■ WORK TO BE COMPLETED ■
Any image in the records should be left out; output everything else exactly.
#### SUPPLIED RECORDS
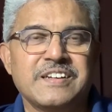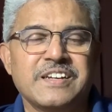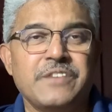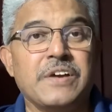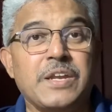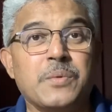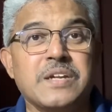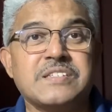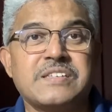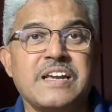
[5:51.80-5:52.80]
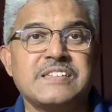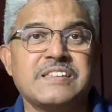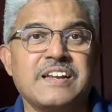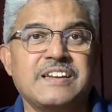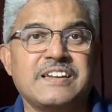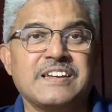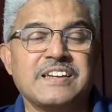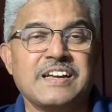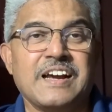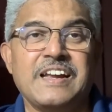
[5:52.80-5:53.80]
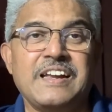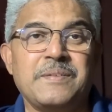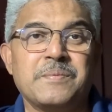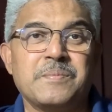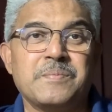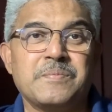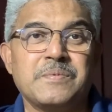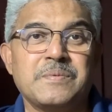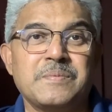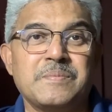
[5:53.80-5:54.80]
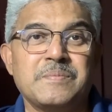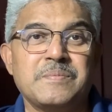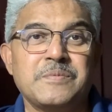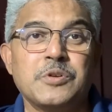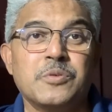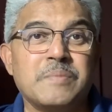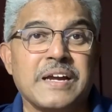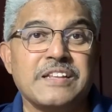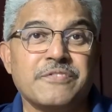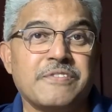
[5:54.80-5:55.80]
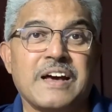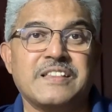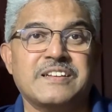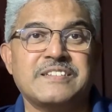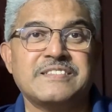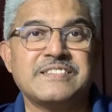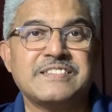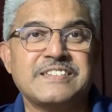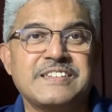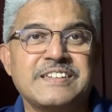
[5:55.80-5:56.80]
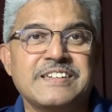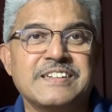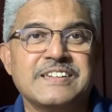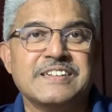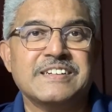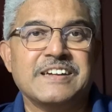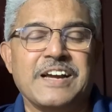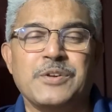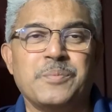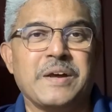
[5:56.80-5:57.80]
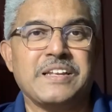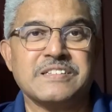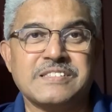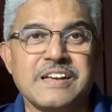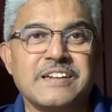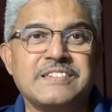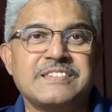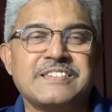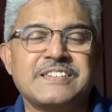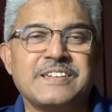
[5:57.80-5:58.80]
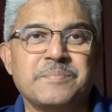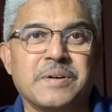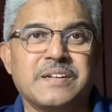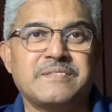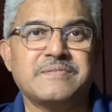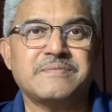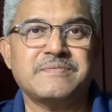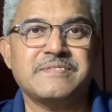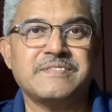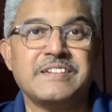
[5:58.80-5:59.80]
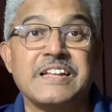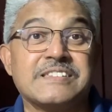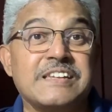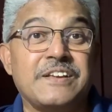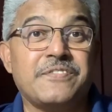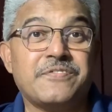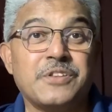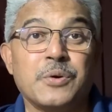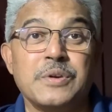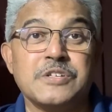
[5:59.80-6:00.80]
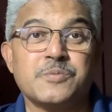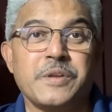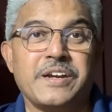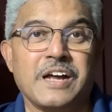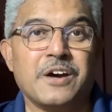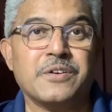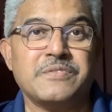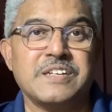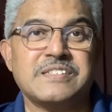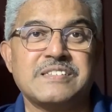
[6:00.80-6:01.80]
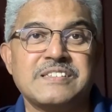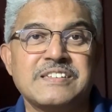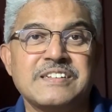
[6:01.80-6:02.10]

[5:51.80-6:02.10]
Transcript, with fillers: If anyone says that I don't mind the Father, I don't mind the Son, but let's leave the Holy Spirit out of this.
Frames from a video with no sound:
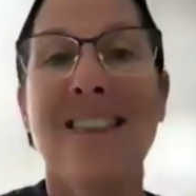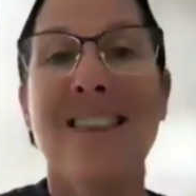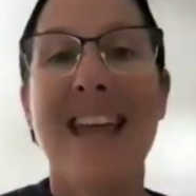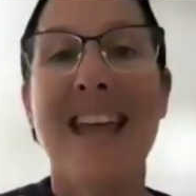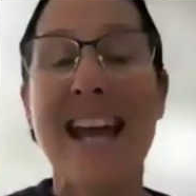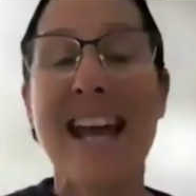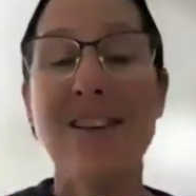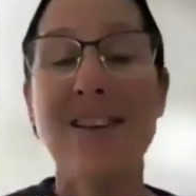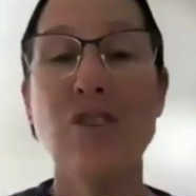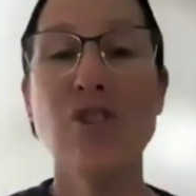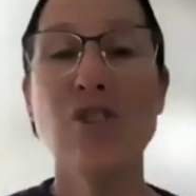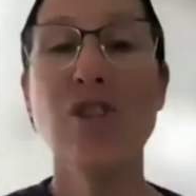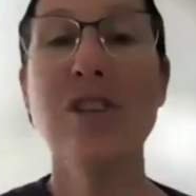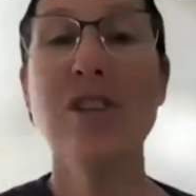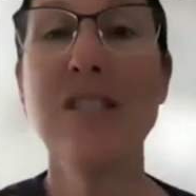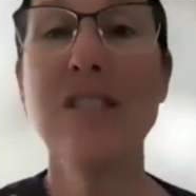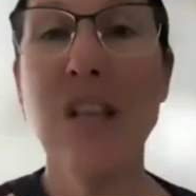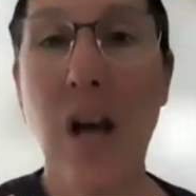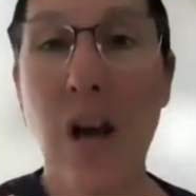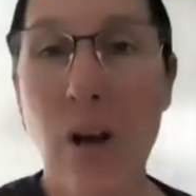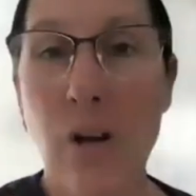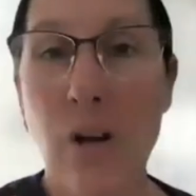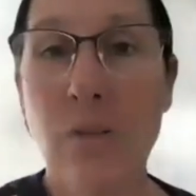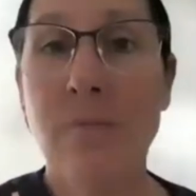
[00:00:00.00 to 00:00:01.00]
thanks,
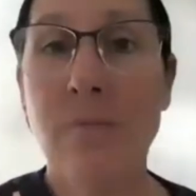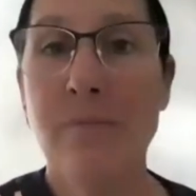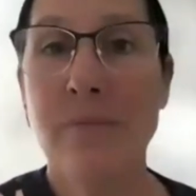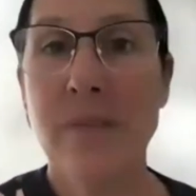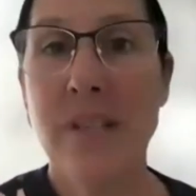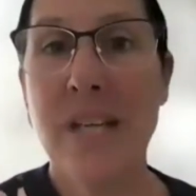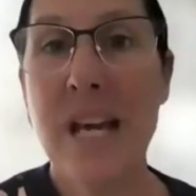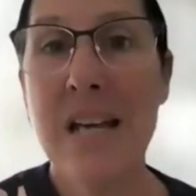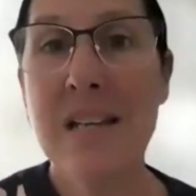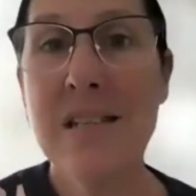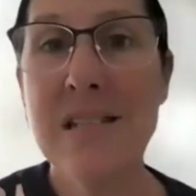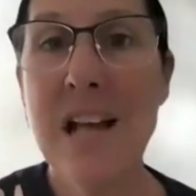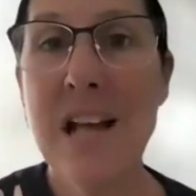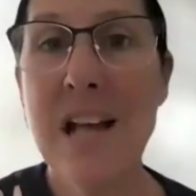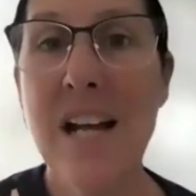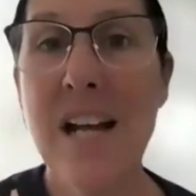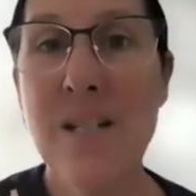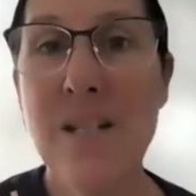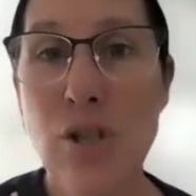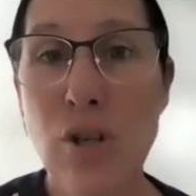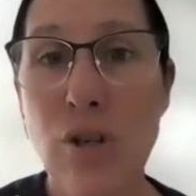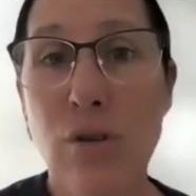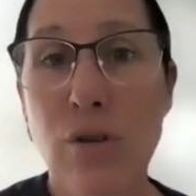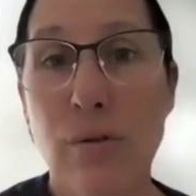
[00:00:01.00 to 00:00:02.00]
Chantel. Yes, I
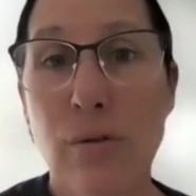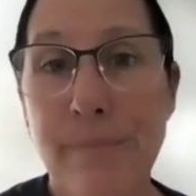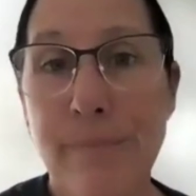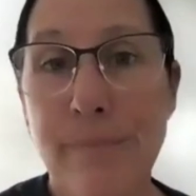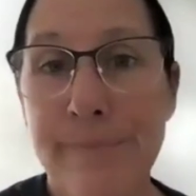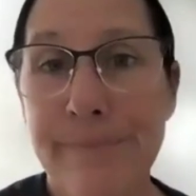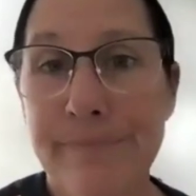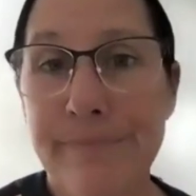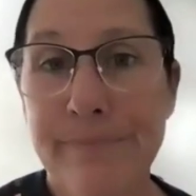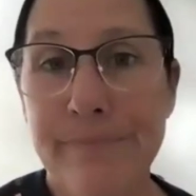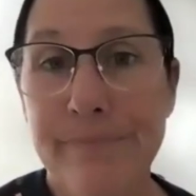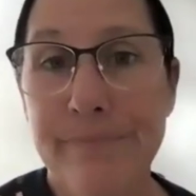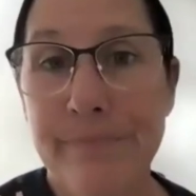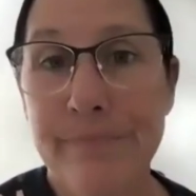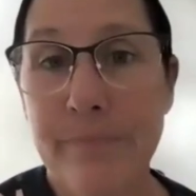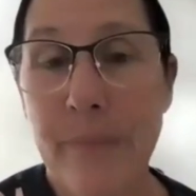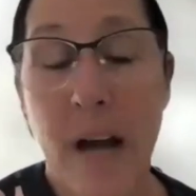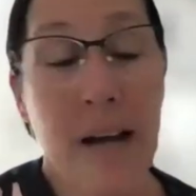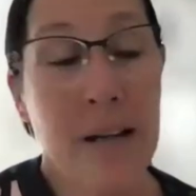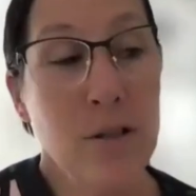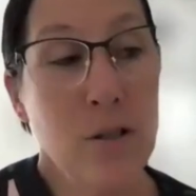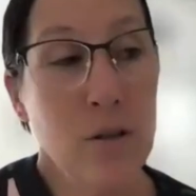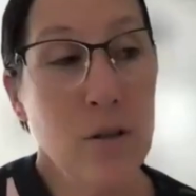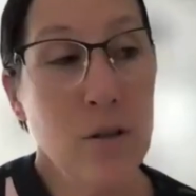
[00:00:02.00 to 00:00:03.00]
do.
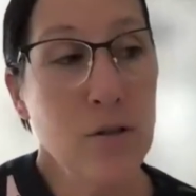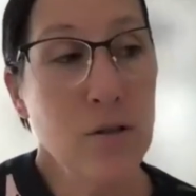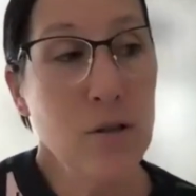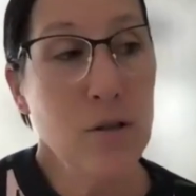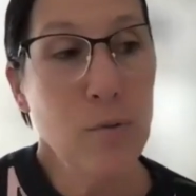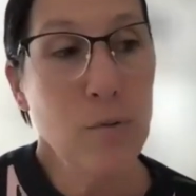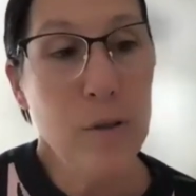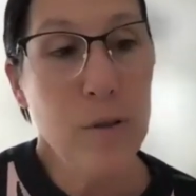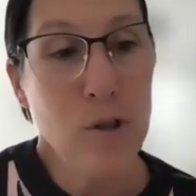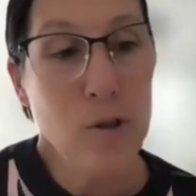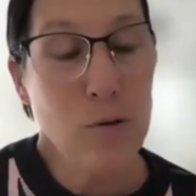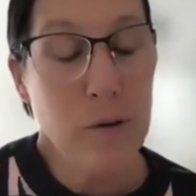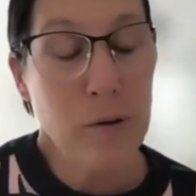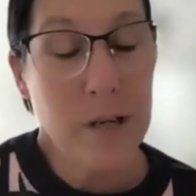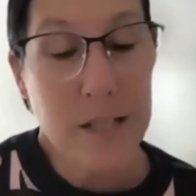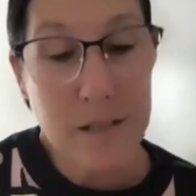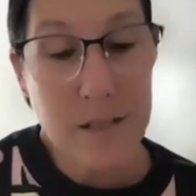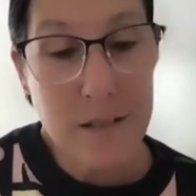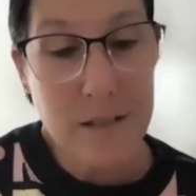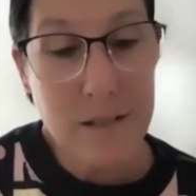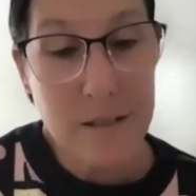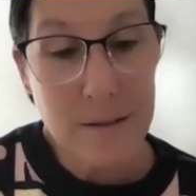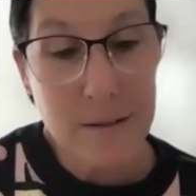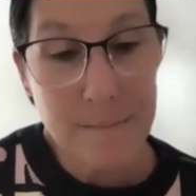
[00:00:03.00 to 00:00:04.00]
I do
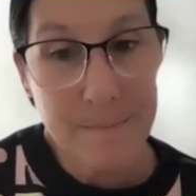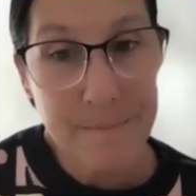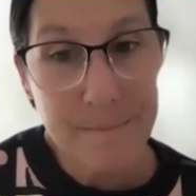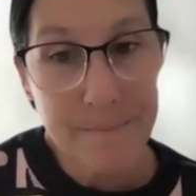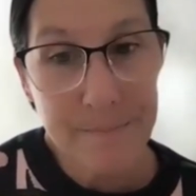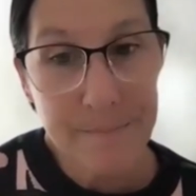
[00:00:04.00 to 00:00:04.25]
retreats.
########
■ WRITTEN RESPONSE ■
[5:51.80-5:52.80]
[5:52.80-5:53.80]
[5:53.80-5:54.80]
[5:54.80-5:55.80]
[5:55.80-5:56.80]
[5:56.80-5:57.80]
[5:57.80-5:58.80]
[5:58.80-5:59.80]
[5:59.80-6:00.80]
[6:00.80-6:01.80]
[6:01.80-6:02.10]

[5:51.80-6:02.10]
Transcript, with fillers: If anyone says that I don't mind the Father, I don't mind the Son, but let's leave the Holy Spirit out of this.
Frames from a video with no sound:
[00:00:00.00 to 00:00:01.00]
thanks,
[00:00:01.00 to 00:00:02.00]
Chantel. Yes, I
[00:00:02.00 to 00:00:03.00]
do.
[00:00:03.00 to 00:00:04.00]
I do
[00:00:04.00 to 00:00:04.25]
retreats.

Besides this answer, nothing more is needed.